Something about it tickled at the back of Gretchen’s mind but she couldn’t quite figure out why. It sounded familiar somehow.
“She’d have to be storing the magic somehow, wouldn’t she?”
“Yes, but we can’t seem to find her anywhere. It’s like she’s disappeared.” He swallowed another mouthful of gingerbread. “We assume she’s hiding inside Greymalkin House, where we can’t reach her.”
“How would she have gotten in?” She’d needed Emma for that, last time.
“Another good question.”
Gretchen surveyed the room as she ate. It was grand and imposing, full of books with gilded lettering and the smells of leather and smoke.
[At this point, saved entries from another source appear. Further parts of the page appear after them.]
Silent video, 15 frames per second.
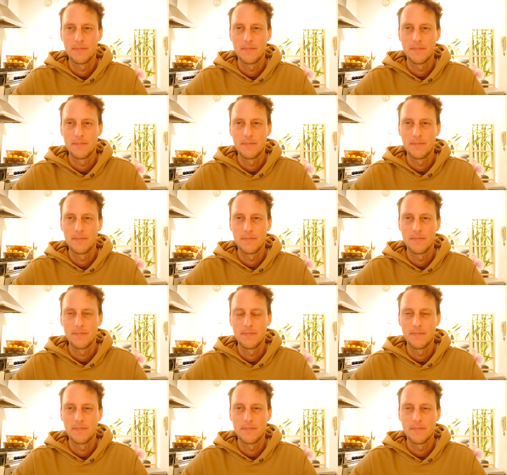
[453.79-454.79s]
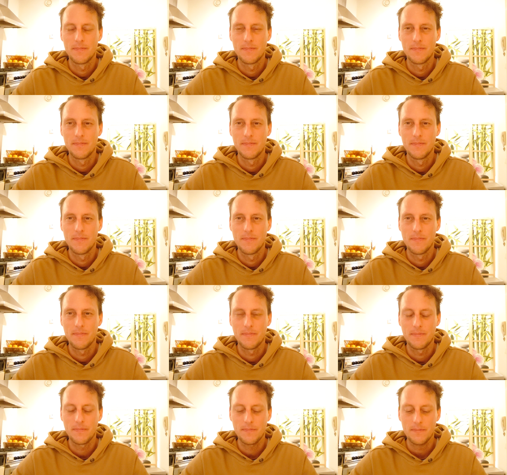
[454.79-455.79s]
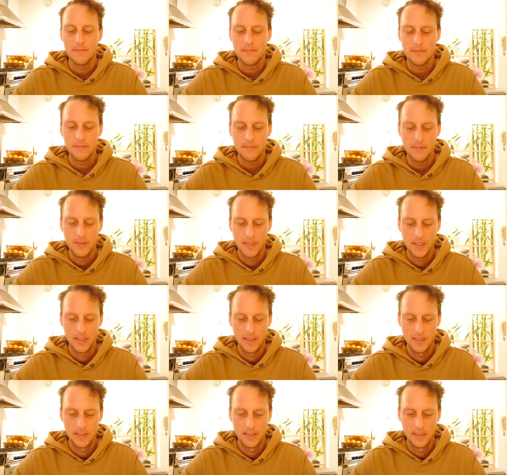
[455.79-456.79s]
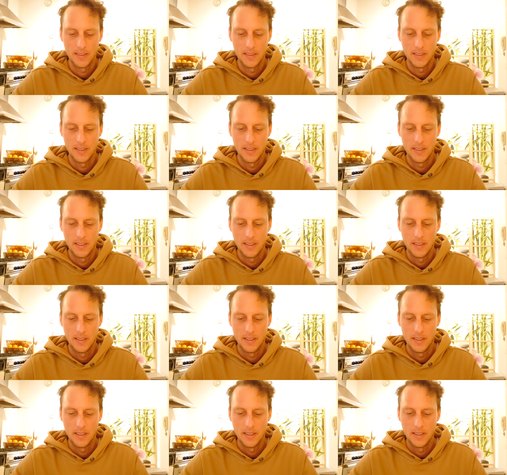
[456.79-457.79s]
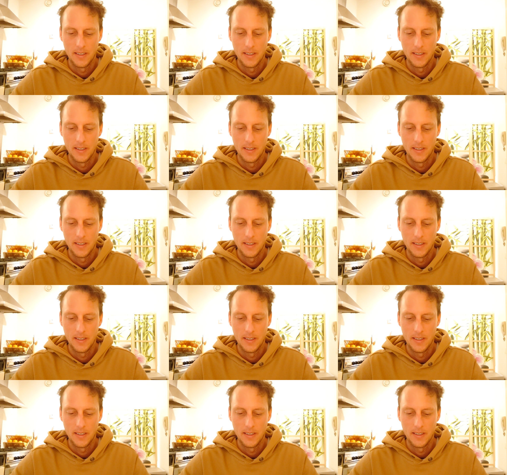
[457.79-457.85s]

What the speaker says: Nobody speaks.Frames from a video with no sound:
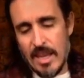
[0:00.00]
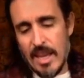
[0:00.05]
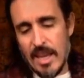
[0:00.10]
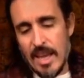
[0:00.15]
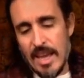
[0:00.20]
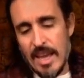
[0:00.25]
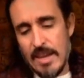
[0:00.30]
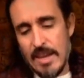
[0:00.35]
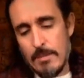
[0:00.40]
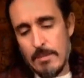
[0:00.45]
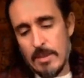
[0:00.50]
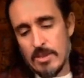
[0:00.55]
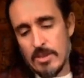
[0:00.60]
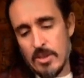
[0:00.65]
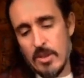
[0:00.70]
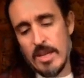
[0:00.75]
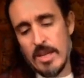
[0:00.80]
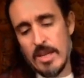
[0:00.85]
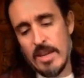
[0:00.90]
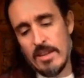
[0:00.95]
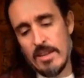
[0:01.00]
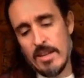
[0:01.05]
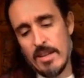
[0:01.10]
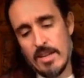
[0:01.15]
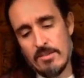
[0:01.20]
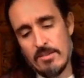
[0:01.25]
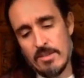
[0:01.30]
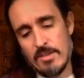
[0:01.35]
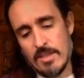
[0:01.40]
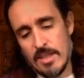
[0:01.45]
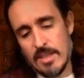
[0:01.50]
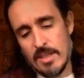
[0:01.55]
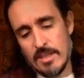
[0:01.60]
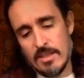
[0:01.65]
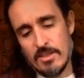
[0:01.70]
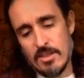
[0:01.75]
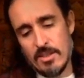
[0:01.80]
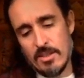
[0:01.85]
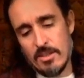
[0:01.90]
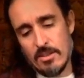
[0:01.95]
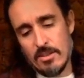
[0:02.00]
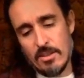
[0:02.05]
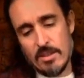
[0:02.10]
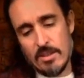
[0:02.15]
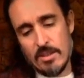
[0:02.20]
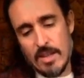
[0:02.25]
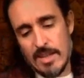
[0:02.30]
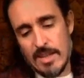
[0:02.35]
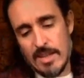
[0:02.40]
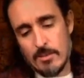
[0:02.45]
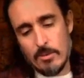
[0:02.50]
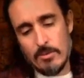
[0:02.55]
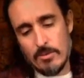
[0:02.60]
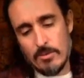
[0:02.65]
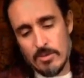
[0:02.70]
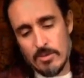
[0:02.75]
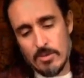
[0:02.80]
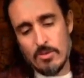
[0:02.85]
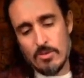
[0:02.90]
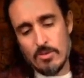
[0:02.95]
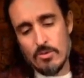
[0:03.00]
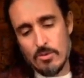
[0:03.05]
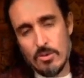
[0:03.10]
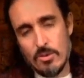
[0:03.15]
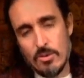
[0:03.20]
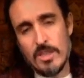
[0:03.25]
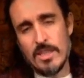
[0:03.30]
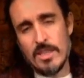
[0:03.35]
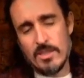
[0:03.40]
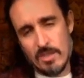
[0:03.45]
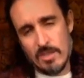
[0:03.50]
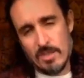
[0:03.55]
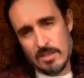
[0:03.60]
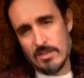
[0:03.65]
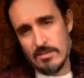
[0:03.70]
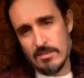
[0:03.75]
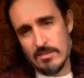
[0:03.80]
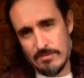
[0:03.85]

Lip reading: And by showing how they contradict each other, the lies will destroy each other.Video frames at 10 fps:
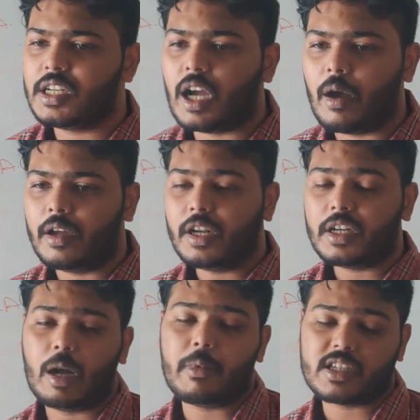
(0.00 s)
In
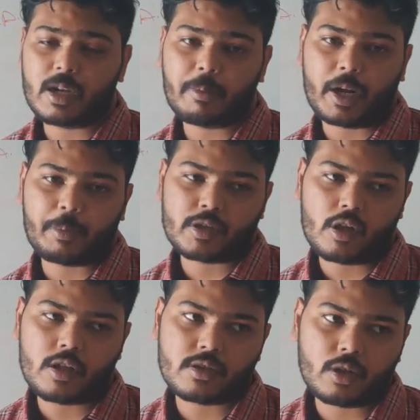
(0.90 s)
commercial
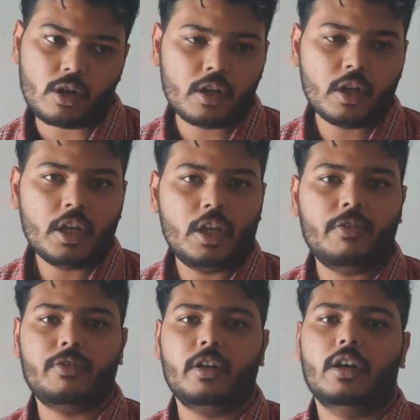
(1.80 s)
purpose also,
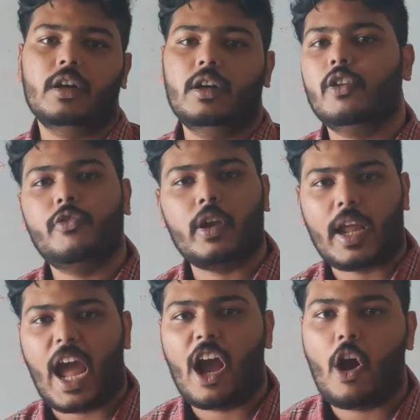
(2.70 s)
if
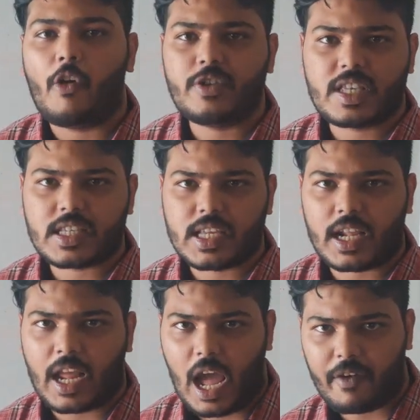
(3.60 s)
your offices
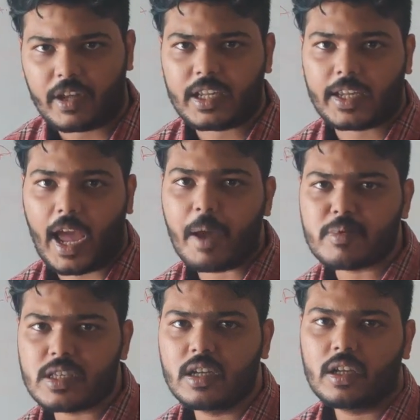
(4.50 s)
are having
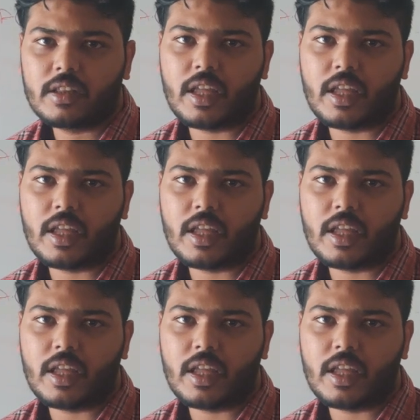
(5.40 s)
cabs,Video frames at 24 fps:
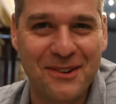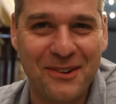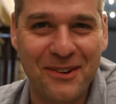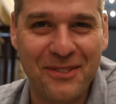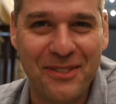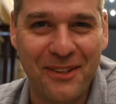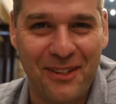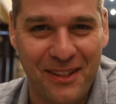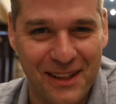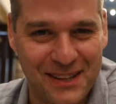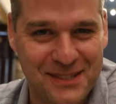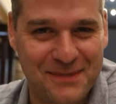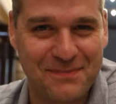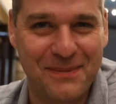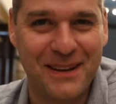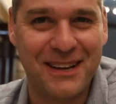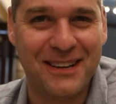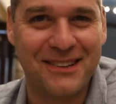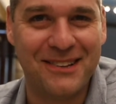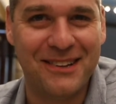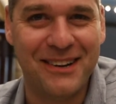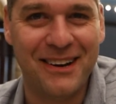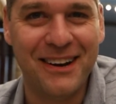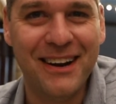Mule, though, let's
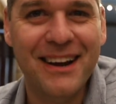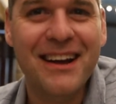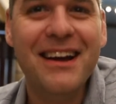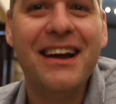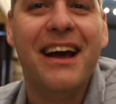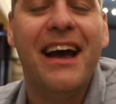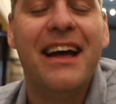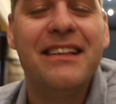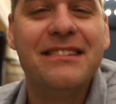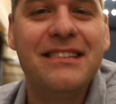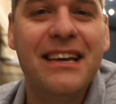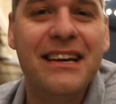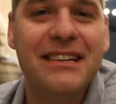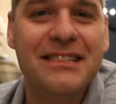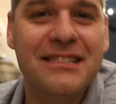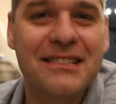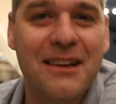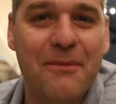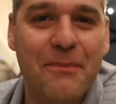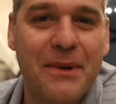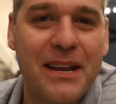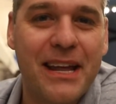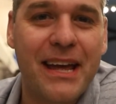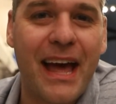be clear. It's like
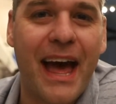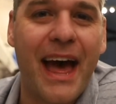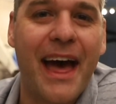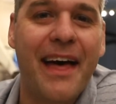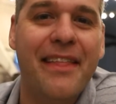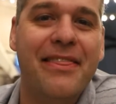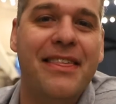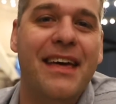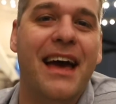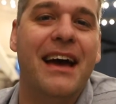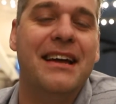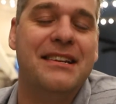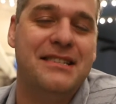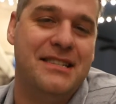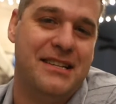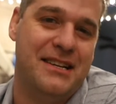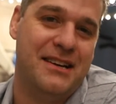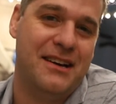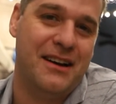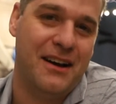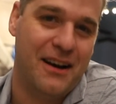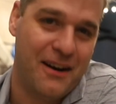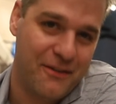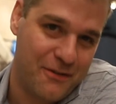somebody had the
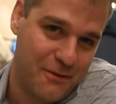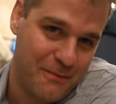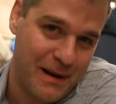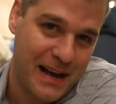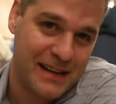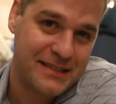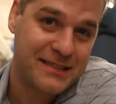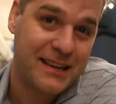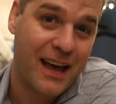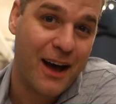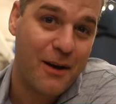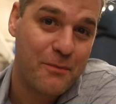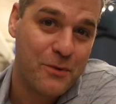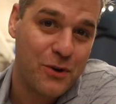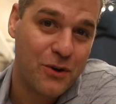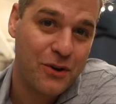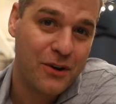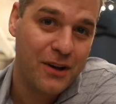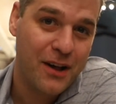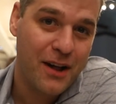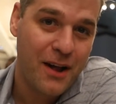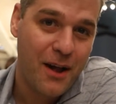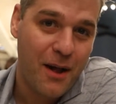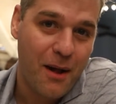idea of a Moscow
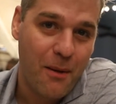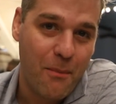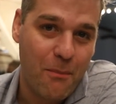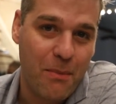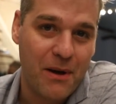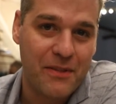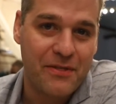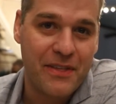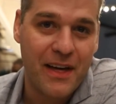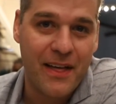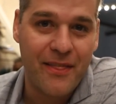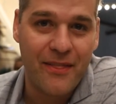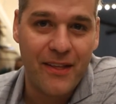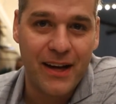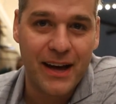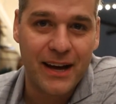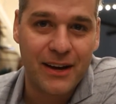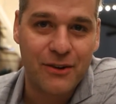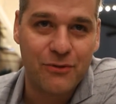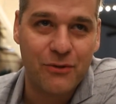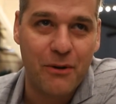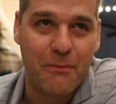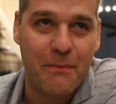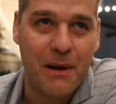Mule, but then
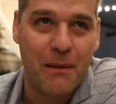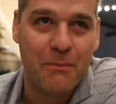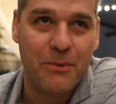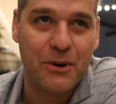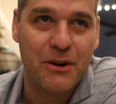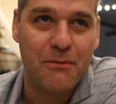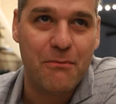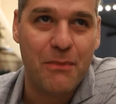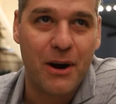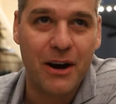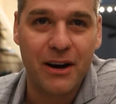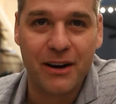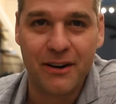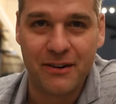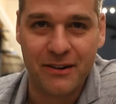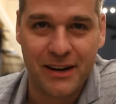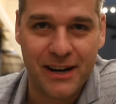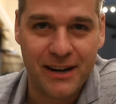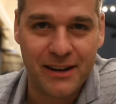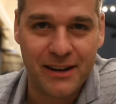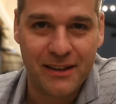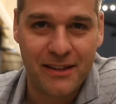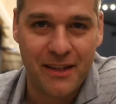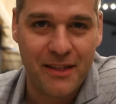like remembered a
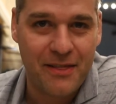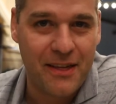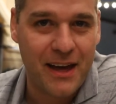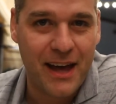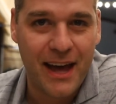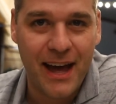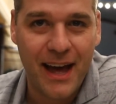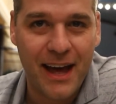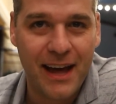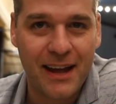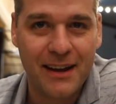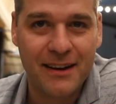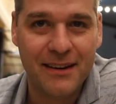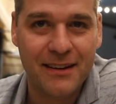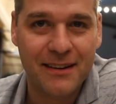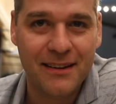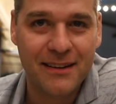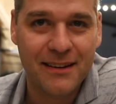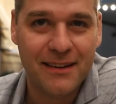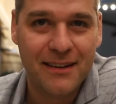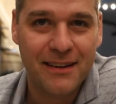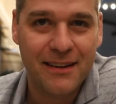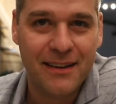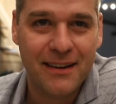margarita that they had,
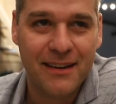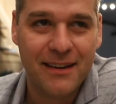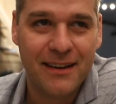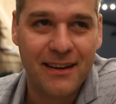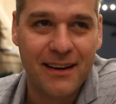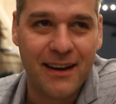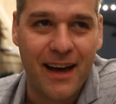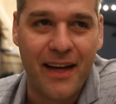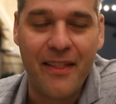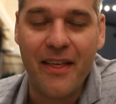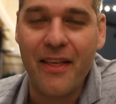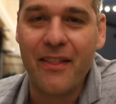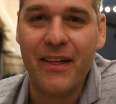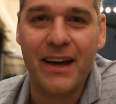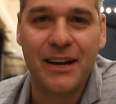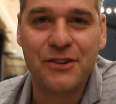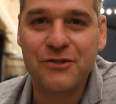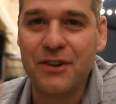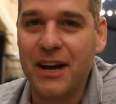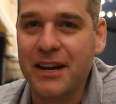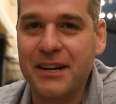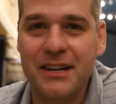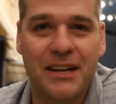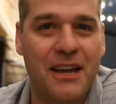and then
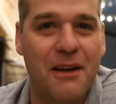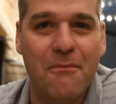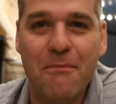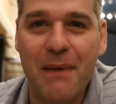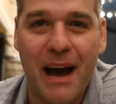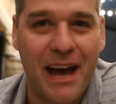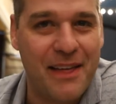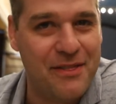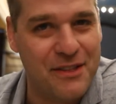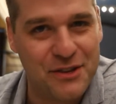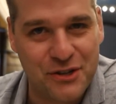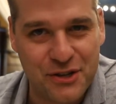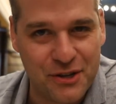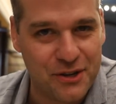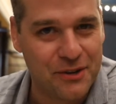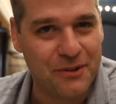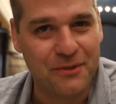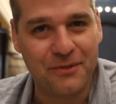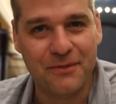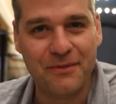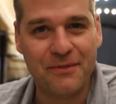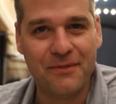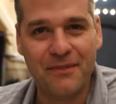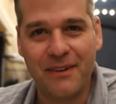like tried to combine the two,
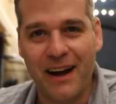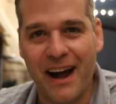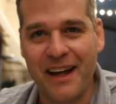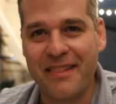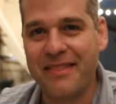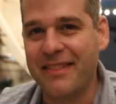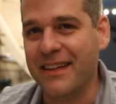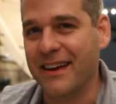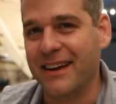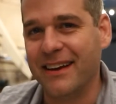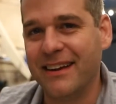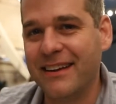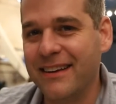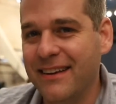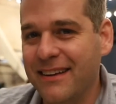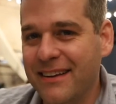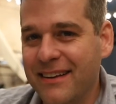I think.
A globe stood in one corner, along with a backgammon table and several chairs clustered around the stone grate. There was only the fire to light the room. She noted the empty coffee cups lined up on a shelf and wondered what made him fear to sleep.
“You don’t approve,” Tobias said softly.
She looked at him in surprise. “What do you mean?”
“Of the library. You practically skipped through the family parlor upstairs with its dog-chewed table legs and clutter.”
“It’s comfortable. This is very grand, I’ll grant you, and believe me I’ve seen all the libraries in Mayfair, but how can you prefer it?”
“It’s simpler,” he replied.
“Is it?” She licked a grain of sugar off her lip. Tobias’s fork clattered against his plate. “Why’s that, I wonder?”